- Based on: The Admirable Crichton by J.M. Barrie
- Written by: Robert Hartung
- Directed by: George Schaefer
- Starring: Bill Travers
- Country of origin: United States
- Original language: English

Production
- Producer: George Schaefer

Original release
- Network: NBC
- Release: May 2, 1968

= The Admirable Crichton (1968 film) =

The Admirable Crichton is a 1968 TV movie adaptation of the 1902 play The Admirable Crichton by J. M. Barrie.
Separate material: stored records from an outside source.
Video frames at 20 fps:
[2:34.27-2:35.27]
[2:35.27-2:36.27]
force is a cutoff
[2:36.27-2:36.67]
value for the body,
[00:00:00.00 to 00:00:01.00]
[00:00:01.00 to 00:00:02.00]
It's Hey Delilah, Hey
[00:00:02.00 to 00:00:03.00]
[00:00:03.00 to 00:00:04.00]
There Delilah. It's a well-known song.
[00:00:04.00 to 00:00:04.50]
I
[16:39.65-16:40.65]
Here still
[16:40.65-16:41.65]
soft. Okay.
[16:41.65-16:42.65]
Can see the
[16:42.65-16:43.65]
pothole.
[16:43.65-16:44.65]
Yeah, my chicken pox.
It stars Bill Travers and Virginia McKenna.

It was filmed for Hallmark Hall of Fame and was directed by George Schaefer.

==Cast==
- Bill Travers as Crichton
- Virginia McKenna as Lady Mary
- Janet Munro as Tweeny
- Norman Barrs as The Officer
- Pamela Brown as Lady Brocklehurst
- Edward Cicciarelli as Treherne
- Richard Easton as Ernest Woolley
- Christina Gillespie as Fisher
- Estelle Kohler as Lady Agatha
- Laurence Naismith as Lord Loam
- Carrie Nye as Lady Catherine
- Ralph Purdom as Lord Brocklehurst

==Production==
The show was taped in New York over a month in February and March 1968. McKenna said the play was "a comment on our society, how our social code of behaviour imprisons people and stops them from being natural." It was Janet Munro's third television performance in America after Berkeley Square and Time Remembered.

==Reception==
The Chicago Tribune called it "absorbing, humorous entertainment". The New York Times felt it was a "lacklustre production" which suffered from trimming the first act and where Travers "was simply miscast".

Bill Travers was nominated for an Emmy for Outstanding Performance by an Actor.